▼▼▼

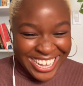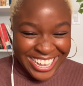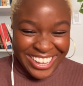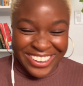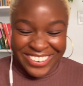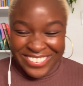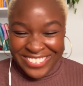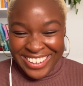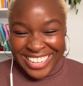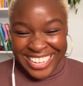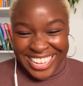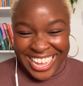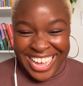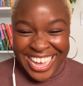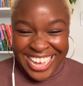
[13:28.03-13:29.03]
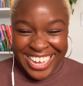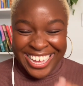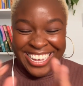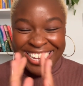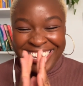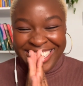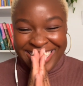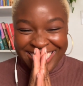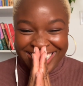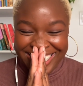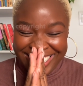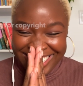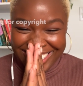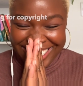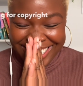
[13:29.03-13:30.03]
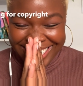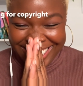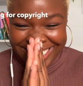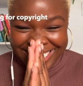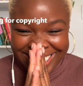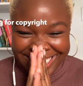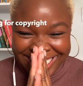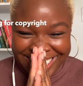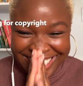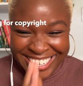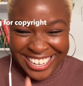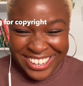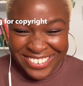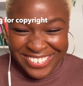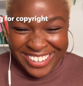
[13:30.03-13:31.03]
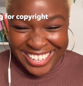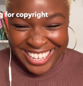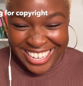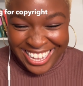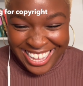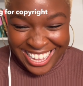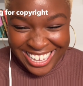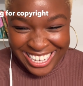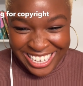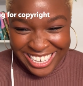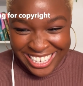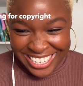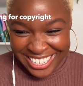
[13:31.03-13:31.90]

Oh my god. Oh my god.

▲▲▲

*Problem to solve*.
Leave the pictures out and print every record exactly.

*Expected answer*.
[13:28.03-13:29.03]
[13:29.03-13:30.03]
[13:30.03-13:31.03]
[13:31.03-13:31.90]

Oh my god. Oh my god.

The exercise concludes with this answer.